[Stored data entries]
*** Block opens ***
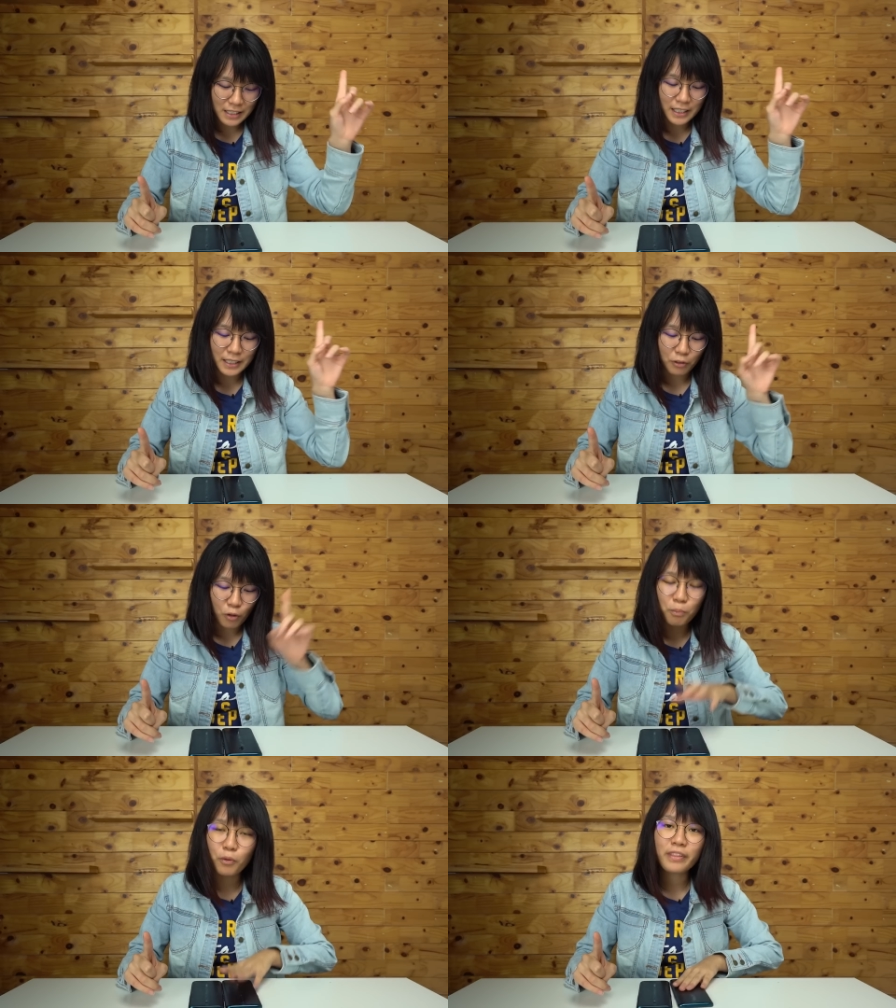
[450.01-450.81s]
the
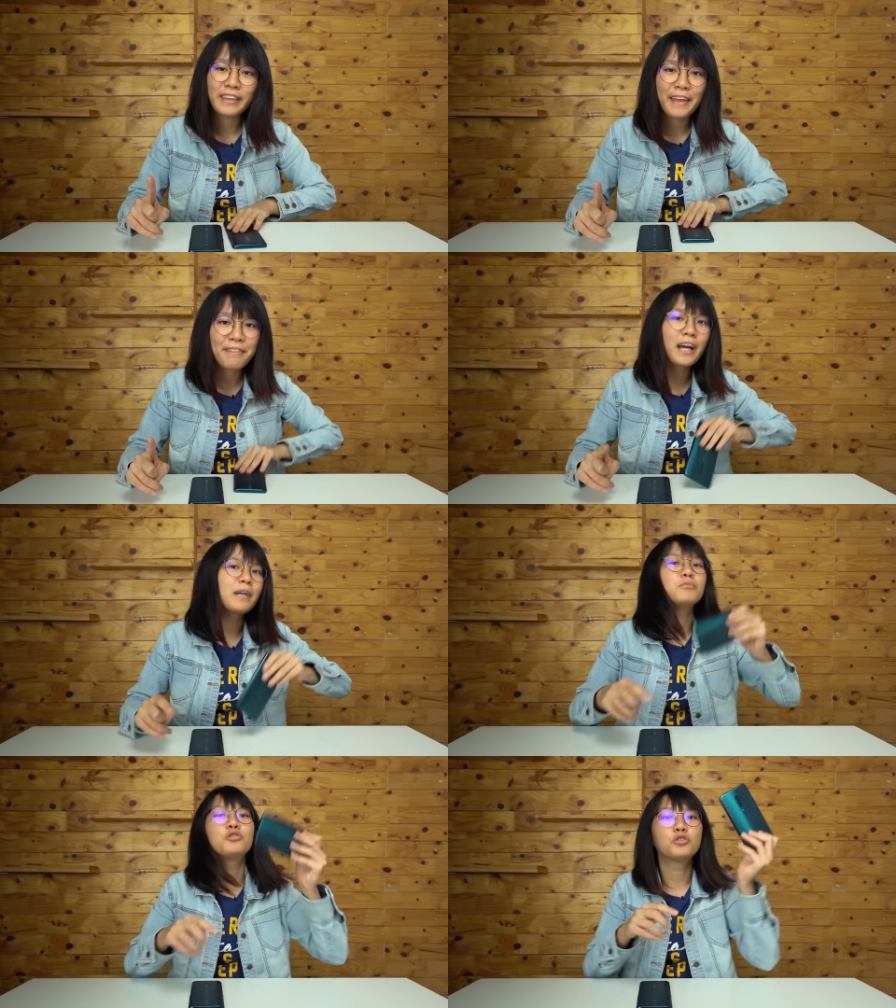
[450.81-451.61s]
Oppo
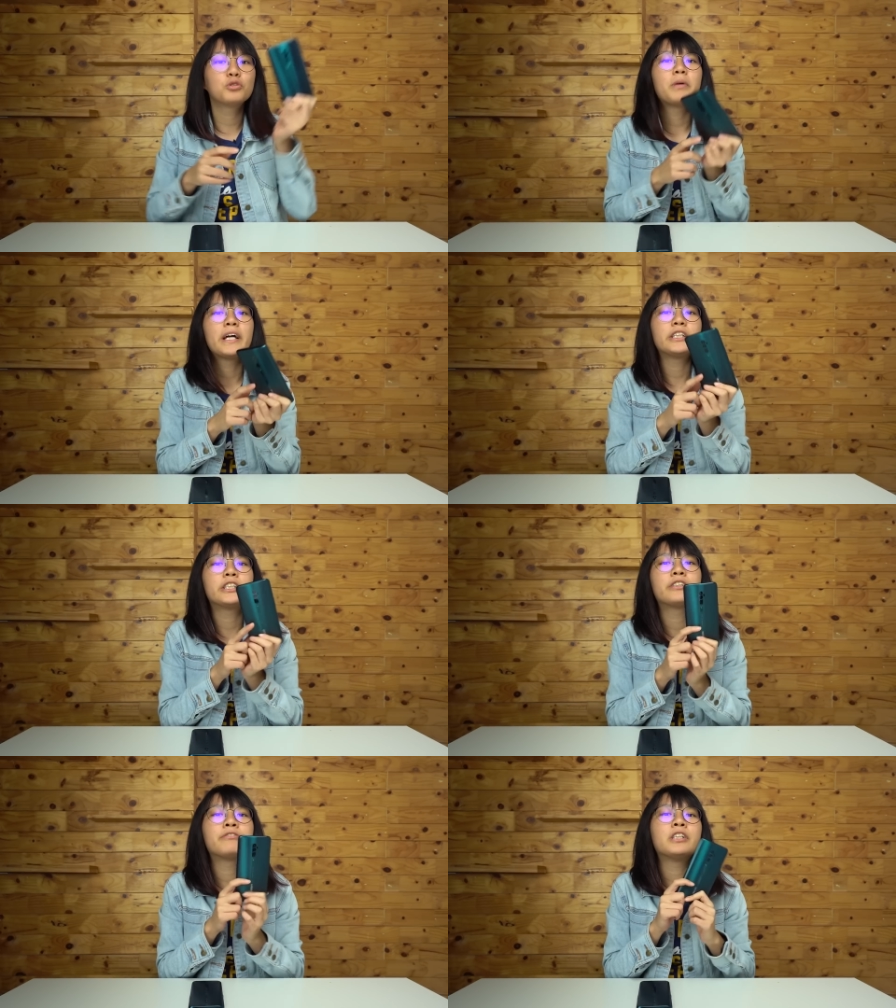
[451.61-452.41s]
10x Zoom
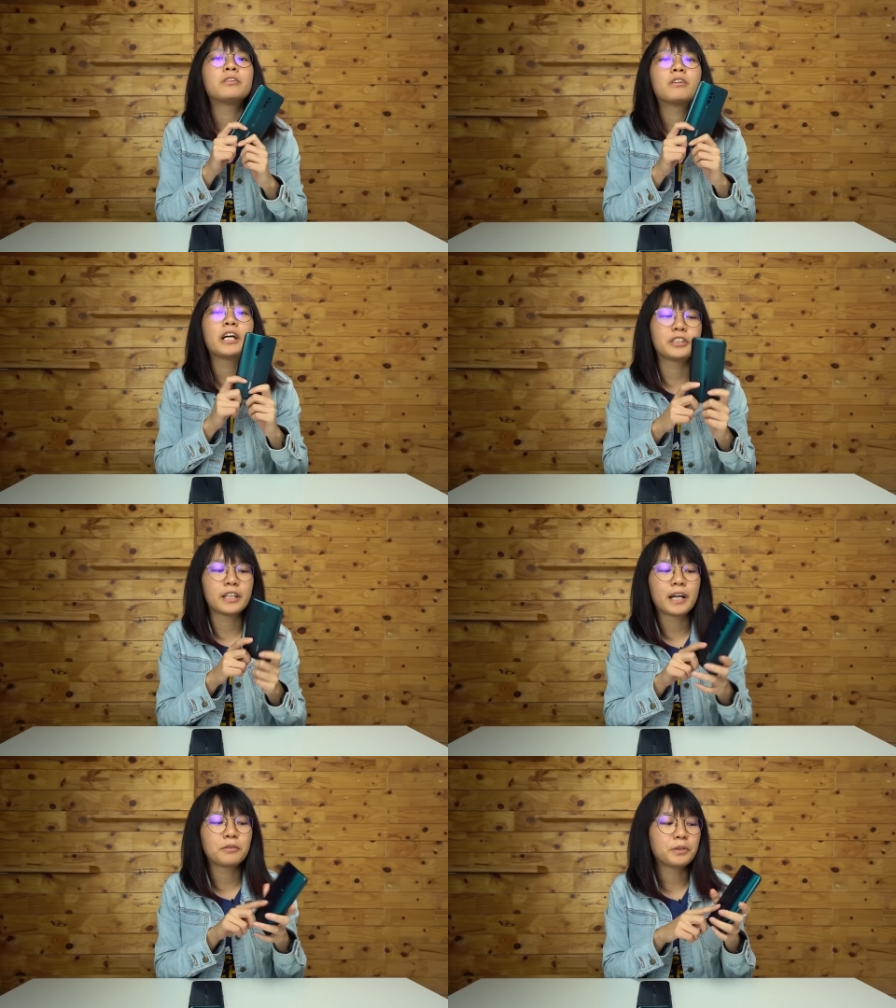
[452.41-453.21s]
Edition Reno actually comes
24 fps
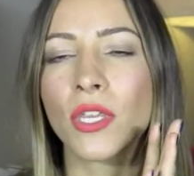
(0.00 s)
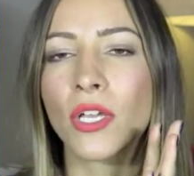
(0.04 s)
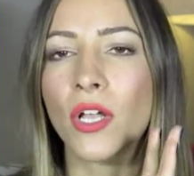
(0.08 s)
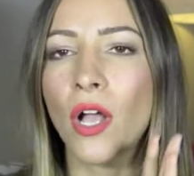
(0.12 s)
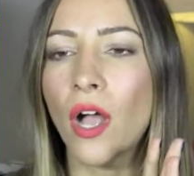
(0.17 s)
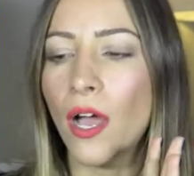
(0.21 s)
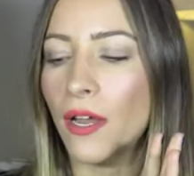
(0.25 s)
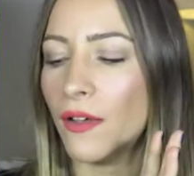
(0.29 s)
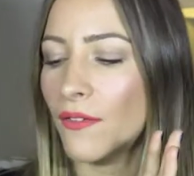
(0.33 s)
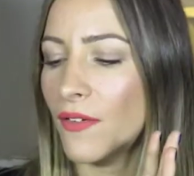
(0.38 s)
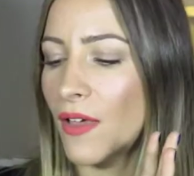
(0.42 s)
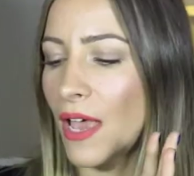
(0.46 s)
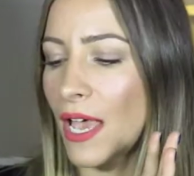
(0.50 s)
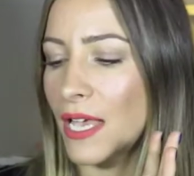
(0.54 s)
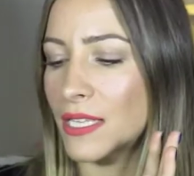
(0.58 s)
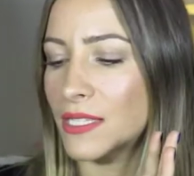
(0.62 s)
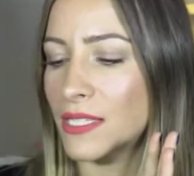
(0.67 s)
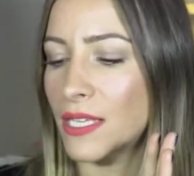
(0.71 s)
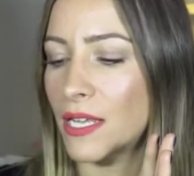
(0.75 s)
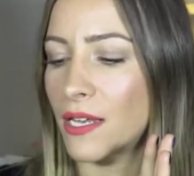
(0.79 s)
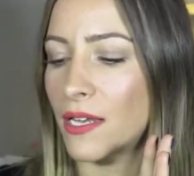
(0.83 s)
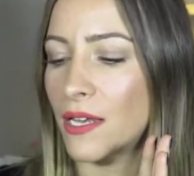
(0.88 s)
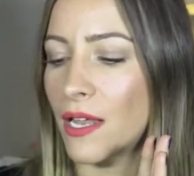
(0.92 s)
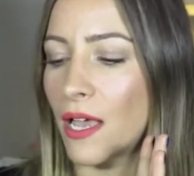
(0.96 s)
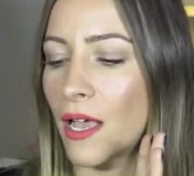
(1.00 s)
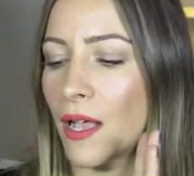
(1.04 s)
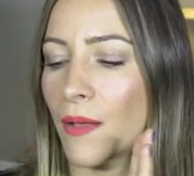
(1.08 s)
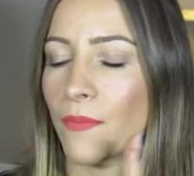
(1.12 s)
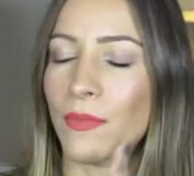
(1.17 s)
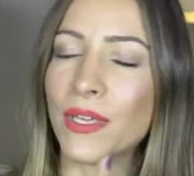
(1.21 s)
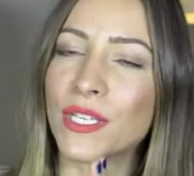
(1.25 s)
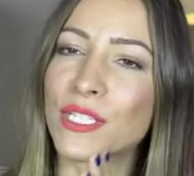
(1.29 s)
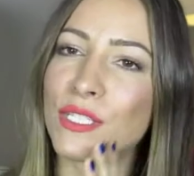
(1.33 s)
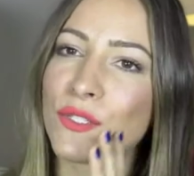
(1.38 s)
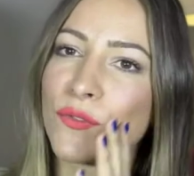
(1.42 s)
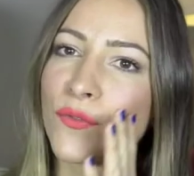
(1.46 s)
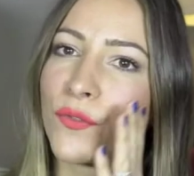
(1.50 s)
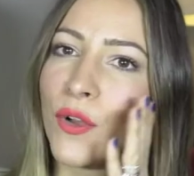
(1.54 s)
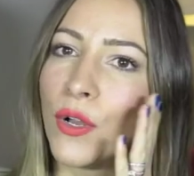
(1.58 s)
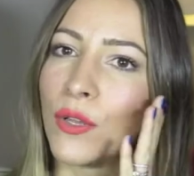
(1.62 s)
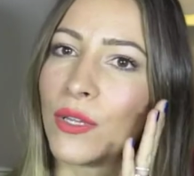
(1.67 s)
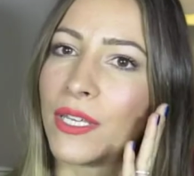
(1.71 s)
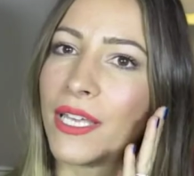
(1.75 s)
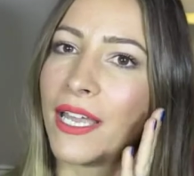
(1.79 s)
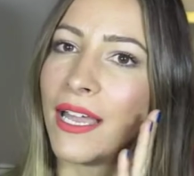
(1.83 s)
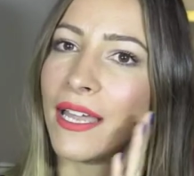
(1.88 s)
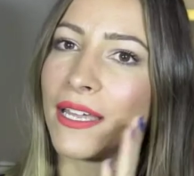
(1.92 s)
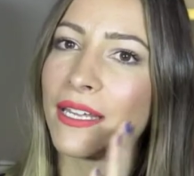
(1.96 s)
It kind of has an um,
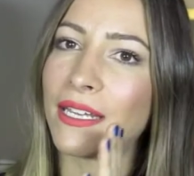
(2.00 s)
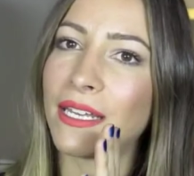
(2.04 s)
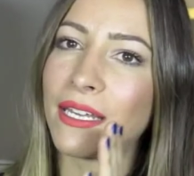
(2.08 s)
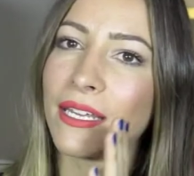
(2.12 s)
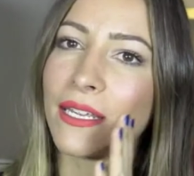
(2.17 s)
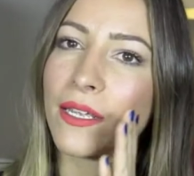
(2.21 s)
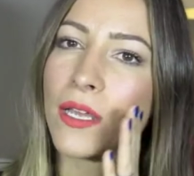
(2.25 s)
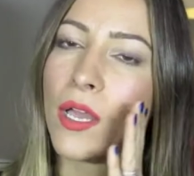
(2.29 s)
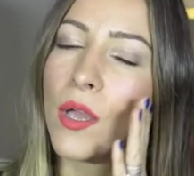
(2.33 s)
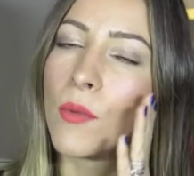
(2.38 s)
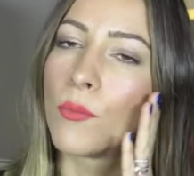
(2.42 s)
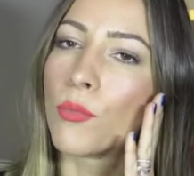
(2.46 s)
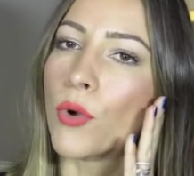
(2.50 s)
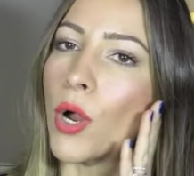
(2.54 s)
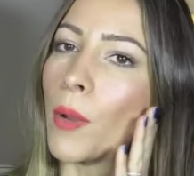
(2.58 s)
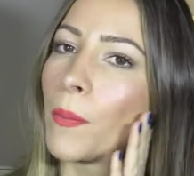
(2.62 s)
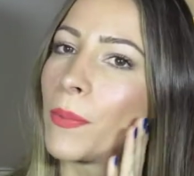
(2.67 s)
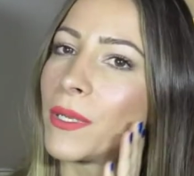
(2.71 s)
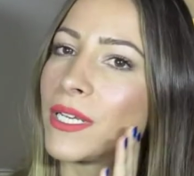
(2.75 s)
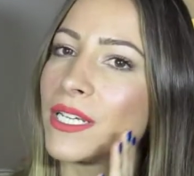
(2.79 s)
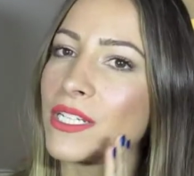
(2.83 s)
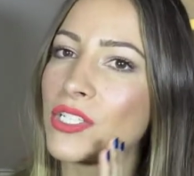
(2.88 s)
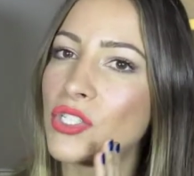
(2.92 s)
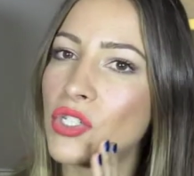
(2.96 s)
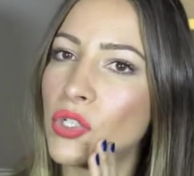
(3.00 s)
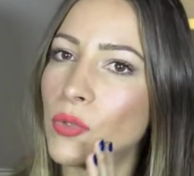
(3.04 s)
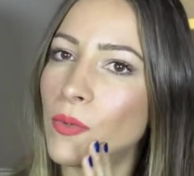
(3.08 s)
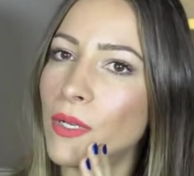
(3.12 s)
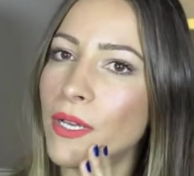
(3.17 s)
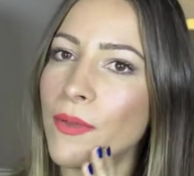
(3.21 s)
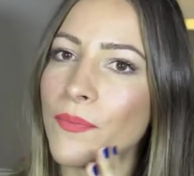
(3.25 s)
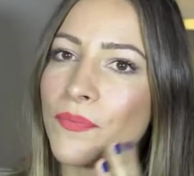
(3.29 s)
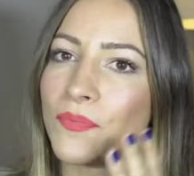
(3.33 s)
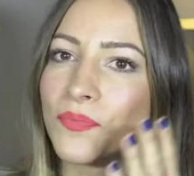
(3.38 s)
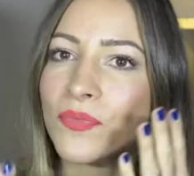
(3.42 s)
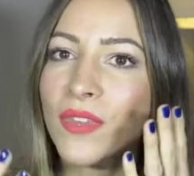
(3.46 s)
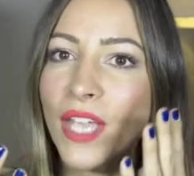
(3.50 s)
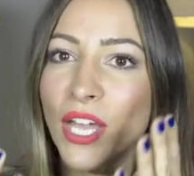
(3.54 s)
exfoliating property to it.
*** Block closes ***
## What this task involves
Once the pictures are set aside, write out each record exactly.

## Problem solution
[450.01-450.81s]
the
[450.81-451.61s]
Oppo
[451.61-452.41s]
10x Zoom
[452.41-453.21s]
Edition Reno actually comes
24 fps
(0.00 s)
(0.04 s)
(0.08 s)
(0.12 s)
(0.17 s)
(0.21 s)
(0.25 s)
(0.29 s)
(0.33 s)
(0.38 s)
(0.42 s)
(0.46 s)
(0.50 s)
(0.54 s)
(0.58 s)
(0.62 s)
(0.67 s)
(0.71 s)
(0.75 s)
(0.79 s)
(0.83 s)
(0.88 s)
(0.92 s)
(0.96 s)
(1.00 s)
(1.04 s)
(1.08 s)
(1.12 s)
(1.17 s)
(1.21 s)
(1.25 s)
(1.29 s)
(1.33 s)
(1.38 s)
(1.42 s)
(1.46 s)
(1.50 s)
(1.54 s)
(1.58 s)
(1.62 s)
(1.67 s)
(1.71 s)
(1.75 s)
(1.79 s)
(1.83 s)
(1.88 s)
(1.92 s)
(1.96 s)
It kind of has an um,
(2.00 s)
(2.04 s)
(2.08 s)
(2.12 s)
(2.17 s)
(2.21 s)
(2.25 s)
(2.29 s)
(2.33 s)
(2.38 s)
(2.42 s)
(2.46 s)
(2.50 s)
(2.54 s)
(2.58 s)
(2.62 s)
(2.67 s)
(2.71 s)
(2.75 s)
(2.79 s)
(2.83 s)
(2.88 s)
(2.92 s)
(2.96 s)
(3.00 s)
(3.04 s)
(3.08 s)
(3.12 s)
(3.17 s)
(3.21 s)
(3.25 s)
(3.29 s)
(3.33 s)
(3.38 s)
(3.42 s)
(3.46 s)
(3.50 s)
(3.54 s)
exfoliating property to it.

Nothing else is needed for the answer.